Tuesday, January 22, 2008

Fazia's introduction and definition

Greetings everyone. My name is Fazia and here's a recap of my introduction in class last week:

I'm currently a second year graduate student in Anthropology, studying online culture and communities. I'm doing an ethnography of a small, women-only listserv that's been active since the early 1990's. I'm really interested in the online cultural spaces and communities that are created and enabled by Internet technology and new media.
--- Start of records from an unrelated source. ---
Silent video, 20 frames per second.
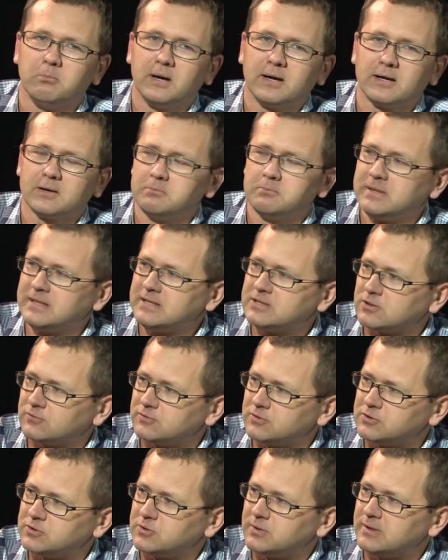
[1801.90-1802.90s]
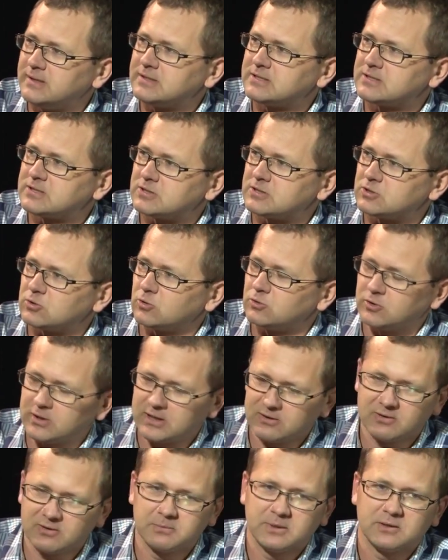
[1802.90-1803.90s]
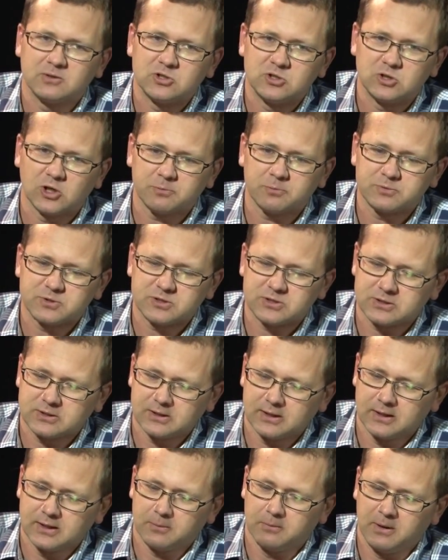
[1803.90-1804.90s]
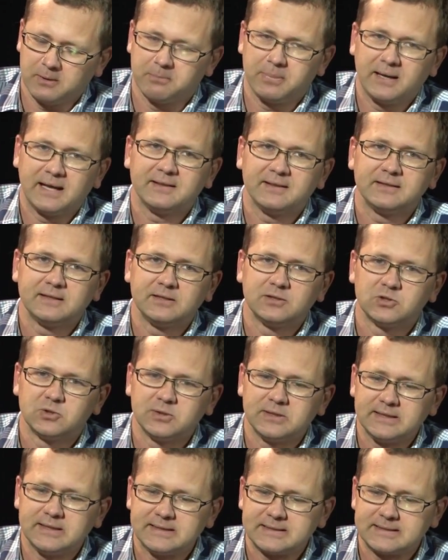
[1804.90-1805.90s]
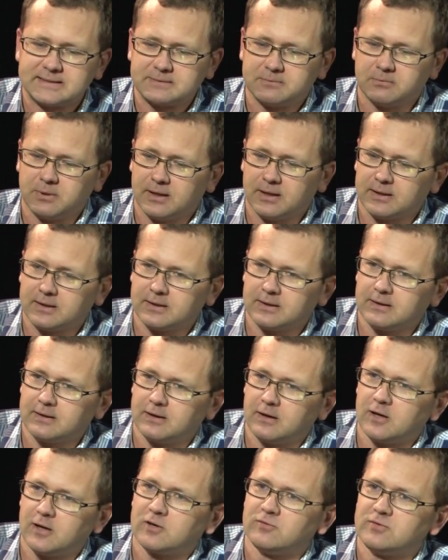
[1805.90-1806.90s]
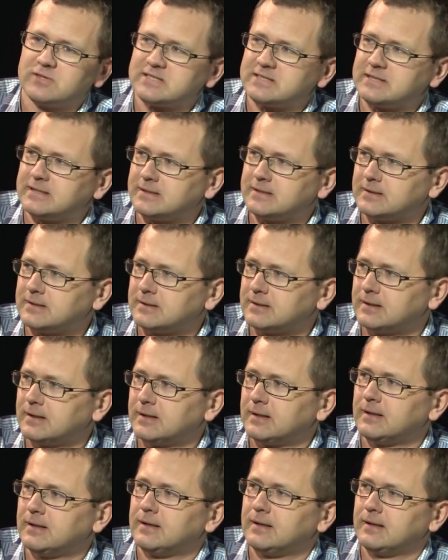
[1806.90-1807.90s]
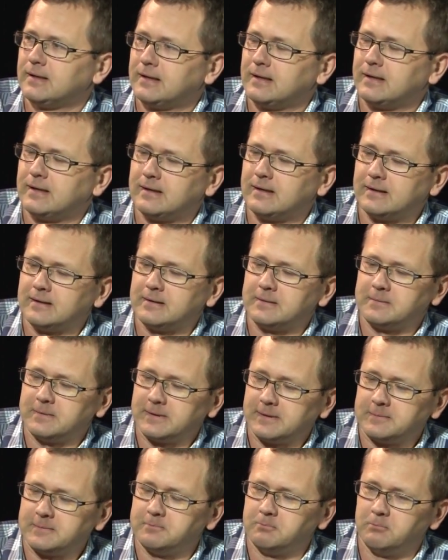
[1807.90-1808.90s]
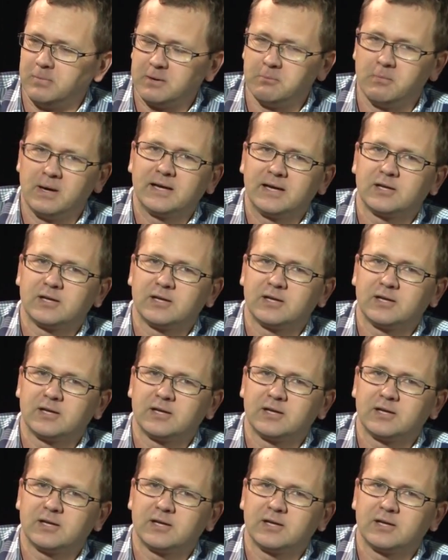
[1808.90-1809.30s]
by means of the trees. So you give them jobs by planting trees, by harvesting, by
The Internet has changed the trajectory of my career quite radically. I started on my undergraduate degree in 1987, intending to be a medical technologist. I was introduced to the online world in 1988 through SEDS (Students for the Exploration and Development of Space) and a university student group dedicated to all things space-exploration at the University of Houston. I had a front row seat to the social impact of this communication technology when the 1991 coup happened in the Soviet Union. Getting daily email messages from the SEDS members in the USSR during such a historical event was mind boggling and since then I've had a deep interest in the social implications of this evolving technology.

I got caught up in the internet boom, doing web design and briefly working for a telecommunications company on the east coast. I eventually returned to Texas, and arrived at Texas State University-San Marcos in 1999 maintaining the university main web site as University Webmaster. I've done everything from web design to teching others how to use technology, user support, documentation and project management. I finished my bachelor's degree in 2004 while working full-time for Instructional Technologies Support (the folks that do TRACS and Blackboard.) Last week was my last day at work. I'm now in graduate school full time and working as a graduate instructional assistant.
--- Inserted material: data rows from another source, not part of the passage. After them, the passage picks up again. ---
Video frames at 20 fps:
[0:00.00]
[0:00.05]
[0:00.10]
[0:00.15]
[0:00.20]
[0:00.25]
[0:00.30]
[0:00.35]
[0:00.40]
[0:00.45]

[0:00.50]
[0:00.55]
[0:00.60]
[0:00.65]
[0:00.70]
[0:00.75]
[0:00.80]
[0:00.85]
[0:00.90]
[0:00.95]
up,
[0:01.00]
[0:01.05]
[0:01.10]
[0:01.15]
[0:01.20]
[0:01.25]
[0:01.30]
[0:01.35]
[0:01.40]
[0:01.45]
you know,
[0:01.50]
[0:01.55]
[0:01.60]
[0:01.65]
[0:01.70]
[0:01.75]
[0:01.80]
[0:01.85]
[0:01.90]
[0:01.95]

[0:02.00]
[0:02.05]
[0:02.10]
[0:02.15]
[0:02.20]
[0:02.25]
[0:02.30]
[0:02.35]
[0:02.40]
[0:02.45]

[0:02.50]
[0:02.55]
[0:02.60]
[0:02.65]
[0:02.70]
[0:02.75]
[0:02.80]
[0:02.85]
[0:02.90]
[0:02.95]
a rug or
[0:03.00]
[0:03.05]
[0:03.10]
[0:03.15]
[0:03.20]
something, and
Other interesting bits about me? I have a very mixed background - my father is from India/Pakistan and my mother is from Finland, but I was born in the U.S. and have lived most of my life in Texas. I like to do all types of needlework (cross-stitch, needlepoint, crewel, embroidery and petit point) and I spin wool into yarn on my Kromski spinning wheel. I like doing dollhouses and scale models of space ships, both real and fictional. I'm a FoodTV groupie and Alton Brown is my home boy. More about me on my personal blog.

What is my definition of new media? Well, each of the readings gave a different perspective on that definition. Negroponte described it in terms of bits versus atoms, the latter being the same thing as physical and brick-and-mortar and the former being the sort of less tangible movement of information. In his 1999 "user guide" Manovich traces the evolution of both cinema and computers and then states that "media becomes new media" when "all existing media are translated into numerical data accessible for the computer". He "re-defines new media as parallel tendencies in modern art and computing technology after the World War II" in his 2002 essay. The essay that spoke the most to me however was Baron's (Although I loved Manovich's mention of the Jacquard loom. Maybe this is why so many technical women I know also like weaving? It's a sort of analog version of programming?) Baron traces the varies stages of technology as it pertains to writing and concludes that new media is that which is not yet taken for granted by us, "automatic and invisible". A clay tablet at one time was new media. Today it's a blog. Tomorrow?

I confess, I've used the term "new media" a few times before without really considering its definition. (I've more often used the term "new technologies".) I once spoke about "Women in New Media" at a conference, where no one else defined the term either. We talked about what women were doing in email, USENET groups, on web pages, etc. and what the technology was doing for us. It seems as if we had all already accepted that these new and exciting technologies, about which none of us were expert yet, and which seemed to have such promise, were "new media". And perhaps that's my definition for it.